Luftfahrt:MTU macht wegen Triebwerksmängeln Verlust

Luftfahrt: Wegen eines Materialfehlers müssen in den nächsten Jahren rund 3000 Motoren in die Wartung.

Wegen eines Materialfehlers müssen in den nächsten Jahren rund 3000 Motoren in die Wartung.

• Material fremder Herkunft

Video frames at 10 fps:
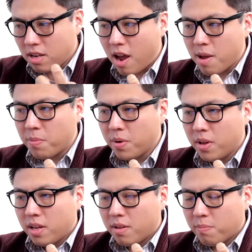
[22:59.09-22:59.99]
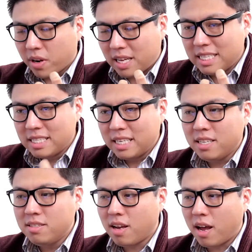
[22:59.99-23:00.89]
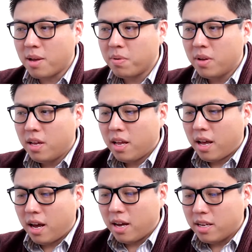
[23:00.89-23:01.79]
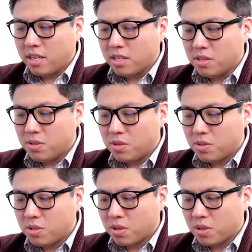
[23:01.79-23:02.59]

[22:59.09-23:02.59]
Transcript: type, but clean type is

(Foto: Daniel Reinhardt/dpa)

Der Münchner Flugmotorenhersteller ist erfolgsverwöhnt. Doch Fehler seines Partners Pratt & Whitney kommen ihn nun teuer zu stehen.

Von Jens Flottau, München

Es sah lange so aus, als könnte 2023 das beste Jahr in der Unternehmensgeschichte der MTU Aero Engines werden. Der Münchner Flugmotorenhersteller profitierte vom hohen Wachstum im Luftverkehr, dem Neugeschäft, der Nachfrage in der Wartung. Doch es kam anders: das Jahr war tatsächlich das schlechteste bisher - erstmals überhaupt muss die MTU einen Verlust (97 Millionen Euro) ausweisen. Die Aufarbeitung ist in vollem Gange und stellt die Partnerschaft mit dem US-Konzern Pratt & Whitney auf eine harte Probe.